Dementia is a chronic and progressive syndrome related to various brain illnesses that have a severe effect on critical brain functions such as thinking, memory as well as behavior and the adverse effect on the patient's ability to handle day to day activities.

5 to 10 percent of dementia cases are recorded each year. There is no information showing the percentage of mild cognitive impairment and measurable decline in intellectual ability that contributes to 5 to 10 percent dementia cases in a year. The future of dementia research is driving towards determining mild clinical symptoms that contribute to full dementia.

What is key when exploring the epidemic of dementia is that investment in the research of the dynamics as well as the cause of the disease are key to finding a meaningful solution to this ravaging epidemic.

What is important to note at this collective stage of research is that more sustainable funding is required. Research in the field of dementia needs to be intensified up to the same level with cancer and other cardiovascular epidemics. This can only be achieved with more funding invested in this field.
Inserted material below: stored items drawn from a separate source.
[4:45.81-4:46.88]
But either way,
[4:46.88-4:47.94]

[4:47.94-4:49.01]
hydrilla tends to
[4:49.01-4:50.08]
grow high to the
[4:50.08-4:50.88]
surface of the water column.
So far, governments across the world have started supporting these studies to find a permanent cure by encouraging NHS services to recruit willing patients and include them in their clinical research. That's already a step forward in as much as there's still some reluctance.

Cognitive impairment might not worry patients. It might even not show signs of worsening conditions but can be a base for worsening dementia. Before you know it, mild memory impairment can lead to serious Alzheimer and serious dementia even if the patients did not show worrying memory tests during research studies or during clinical diagnosis.
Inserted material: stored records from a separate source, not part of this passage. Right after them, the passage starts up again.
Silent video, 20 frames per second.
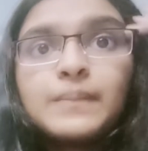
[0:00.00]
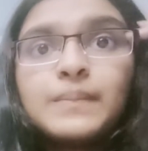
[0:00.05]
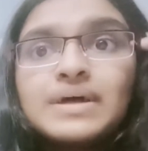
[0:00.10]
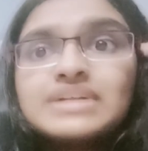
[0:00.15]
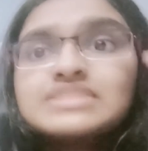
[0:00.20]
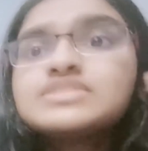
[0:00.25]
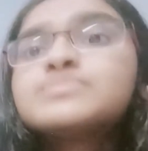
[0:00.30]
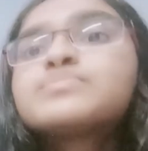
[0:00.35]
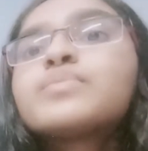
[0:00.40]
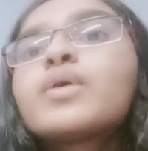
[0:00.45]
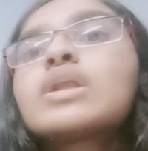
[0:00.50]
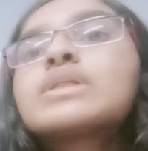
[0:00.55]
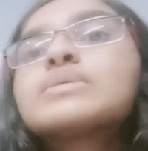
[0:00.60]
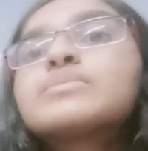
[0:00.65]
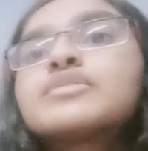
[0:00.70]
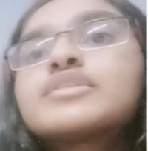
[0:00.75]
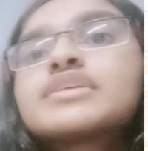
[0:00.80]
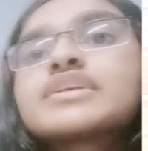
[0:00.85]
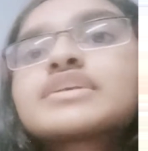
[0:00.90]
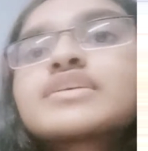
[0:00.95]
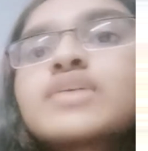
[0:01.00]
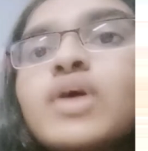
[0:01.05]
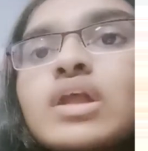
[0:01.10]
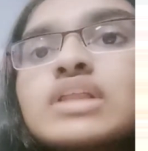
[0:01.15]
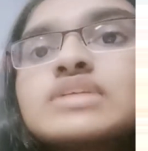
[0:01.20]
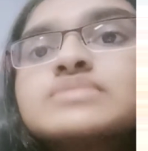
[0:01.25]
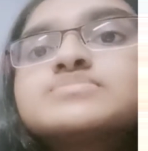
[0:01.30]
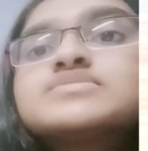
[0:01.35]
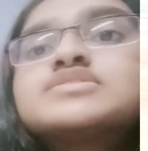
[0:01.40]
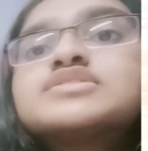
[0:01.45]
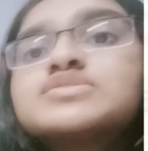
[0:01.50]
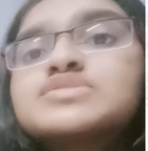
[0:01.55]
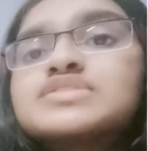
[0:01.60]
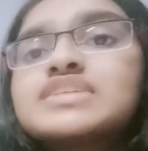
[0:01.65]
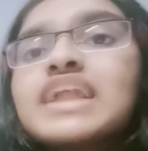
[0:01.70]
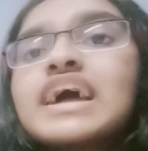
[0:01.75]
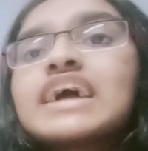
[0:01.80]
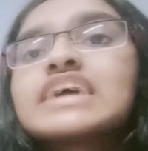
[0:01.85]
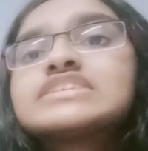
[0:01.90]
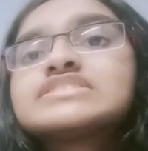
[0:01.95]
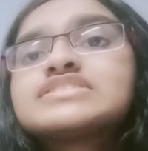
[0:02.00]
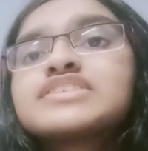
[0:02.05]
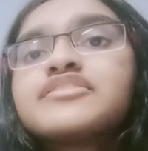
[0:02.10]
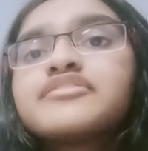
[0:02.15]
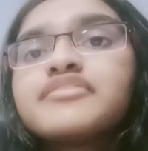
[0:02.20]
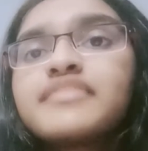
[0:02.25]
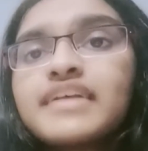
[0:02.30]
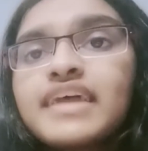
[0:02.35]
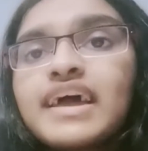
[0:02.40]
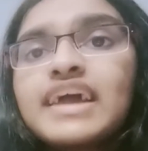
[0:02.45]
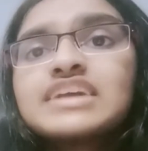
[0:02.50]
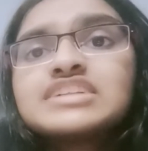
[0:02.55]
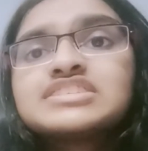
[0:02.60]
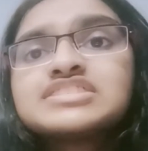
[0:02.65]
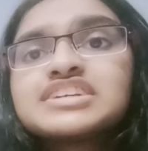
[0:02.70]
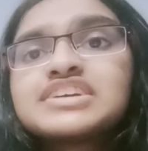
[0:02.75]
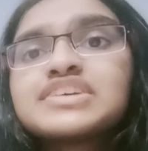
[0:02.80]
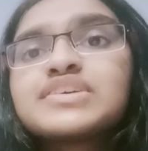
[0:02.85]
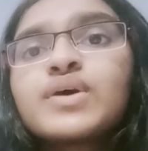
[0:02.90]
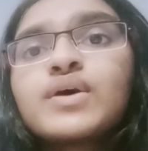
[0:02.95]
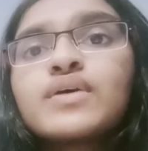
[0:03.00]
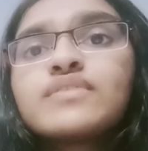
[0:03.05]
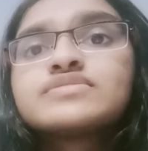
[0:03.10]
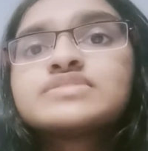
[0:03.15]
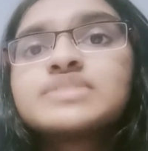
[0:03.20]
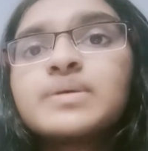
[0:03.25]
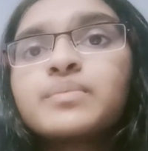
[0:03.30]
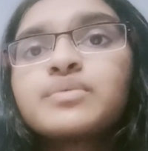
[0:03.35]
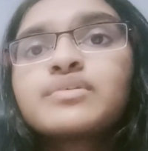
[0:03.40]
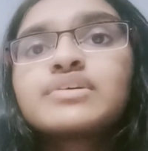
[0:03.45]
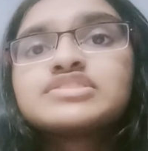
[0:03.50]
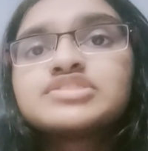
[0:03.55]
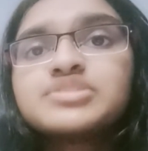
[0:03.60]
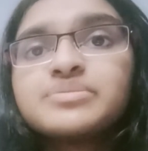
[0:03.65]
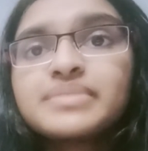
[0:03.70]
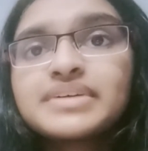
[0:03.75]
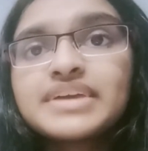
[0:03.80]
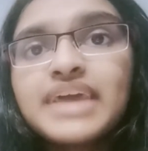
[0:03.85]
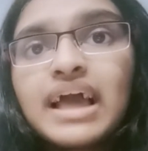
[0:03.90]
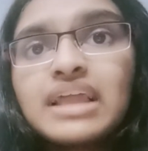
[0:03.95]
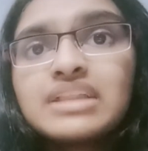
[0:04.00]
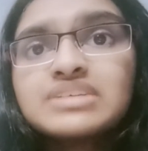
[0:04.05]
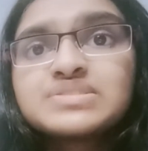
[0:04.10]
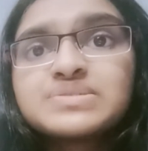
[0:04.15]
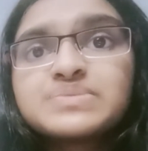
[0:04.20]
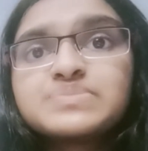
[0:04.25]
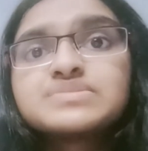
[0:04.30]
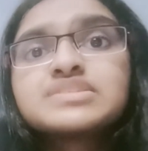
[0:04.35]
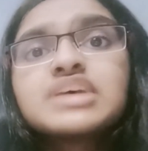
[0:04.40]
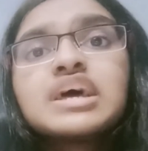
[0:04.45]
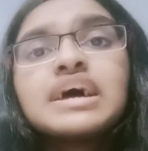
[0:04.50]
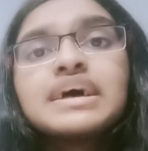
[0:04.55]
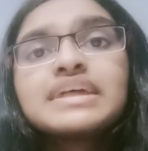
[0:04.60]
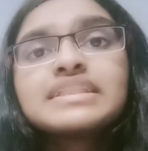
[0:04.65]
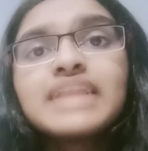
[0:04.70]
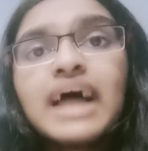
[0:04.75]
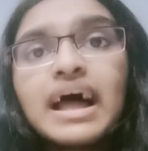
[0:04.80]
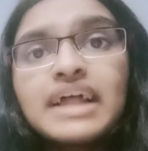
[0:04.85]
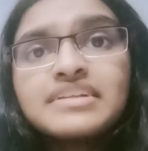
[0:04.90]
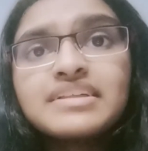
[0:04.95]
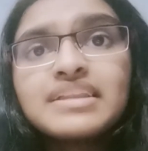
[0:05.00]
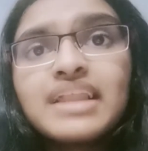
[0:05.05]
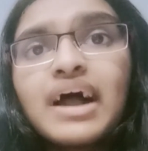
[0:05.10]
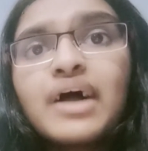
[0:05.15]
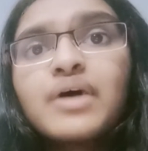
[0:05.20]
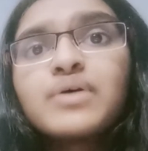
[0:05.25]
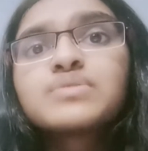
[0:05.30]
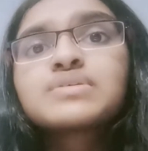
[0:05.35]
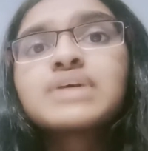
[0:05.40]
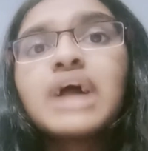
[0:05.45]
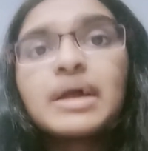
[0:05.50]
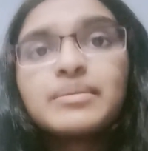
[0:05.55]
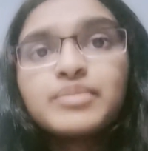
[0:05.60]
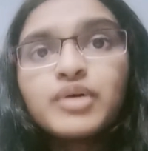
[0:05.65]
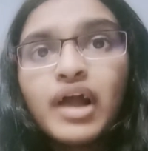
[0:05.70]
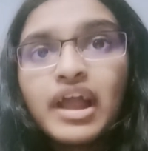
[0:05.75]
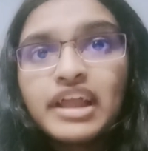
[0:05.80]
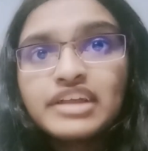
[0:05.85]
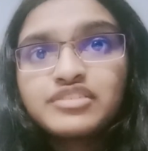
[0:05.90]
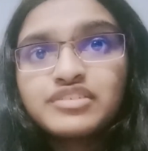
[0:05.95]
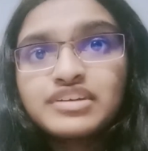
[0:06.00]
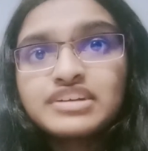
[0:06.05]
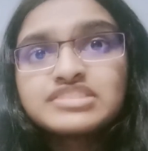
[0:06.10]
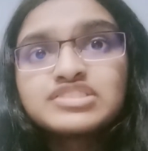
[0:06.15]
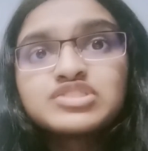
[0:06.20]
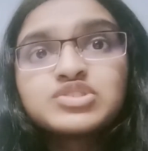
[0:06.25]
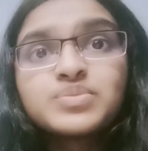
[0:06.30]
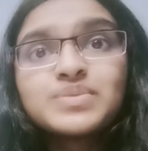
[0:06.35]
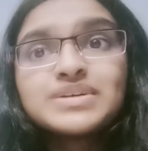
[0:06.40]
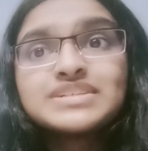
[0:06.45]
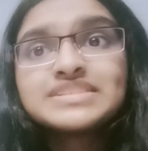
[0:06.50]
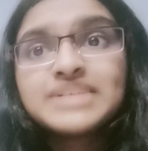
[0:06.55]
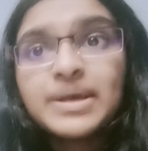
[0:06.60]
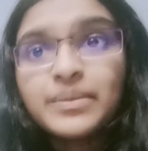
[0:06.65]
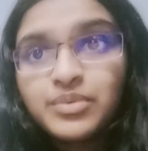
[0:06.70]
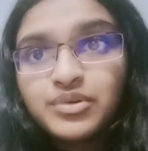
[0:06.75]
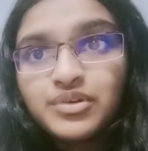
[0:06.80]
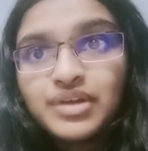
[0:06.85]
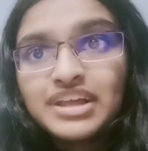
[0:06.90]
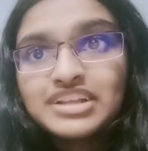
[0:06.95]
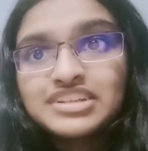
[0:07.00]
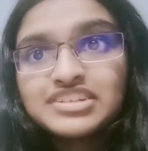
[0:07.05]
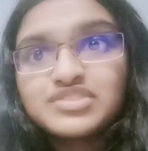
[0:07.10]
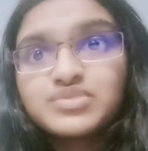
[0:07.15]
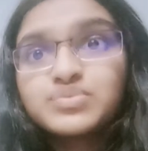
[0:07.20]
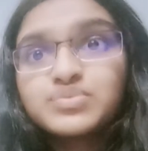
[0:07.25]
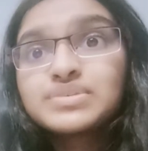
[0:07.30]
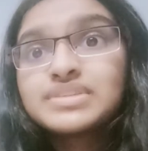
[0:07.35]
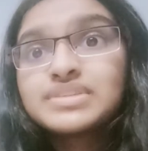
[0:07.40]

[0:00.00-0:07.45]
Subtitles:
Benson polymeric columns utilize a variety of separation mechanisms that allow carbohydrates to be separated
Future research work is expected to take a more open form that allows integration of research endeavors with public service. This is expected to increase public participation in the core of dementia research as a bid to increase awareness on the diseases while underscoring the role that research plays in stepping up to the challenges of dementia.
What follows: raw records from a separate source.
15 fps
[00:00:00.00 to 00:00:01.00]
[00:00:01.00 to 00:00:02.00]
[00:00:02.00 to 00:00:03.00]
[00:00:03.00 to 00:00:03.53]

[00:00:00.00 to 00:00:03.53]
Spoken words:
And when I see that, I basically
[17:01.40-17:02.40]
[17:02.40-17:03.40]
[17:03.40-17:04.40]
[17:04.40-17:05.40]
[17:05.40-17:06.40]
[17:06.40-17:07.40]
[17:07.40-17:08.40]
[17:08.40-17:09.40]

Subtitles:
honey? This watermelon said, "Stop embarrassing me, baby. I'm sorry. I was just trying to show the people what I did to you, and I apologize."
Current dementia and Alzheimer management don't take into account the different categories of patients. Sometimes every patient has a unique mental condition and that will require custom management. Mental conditions worsen with age. Therefore, patients are not always of the same age and custom dementia management is justified.

Previous researches in the dementia discipline have laid solid foundations for the exploration as well as evaluation of alternative interventions to the mainstream drug oriented interventions. By extension, future work in this regard can entail devising well-structured non-drug interventions.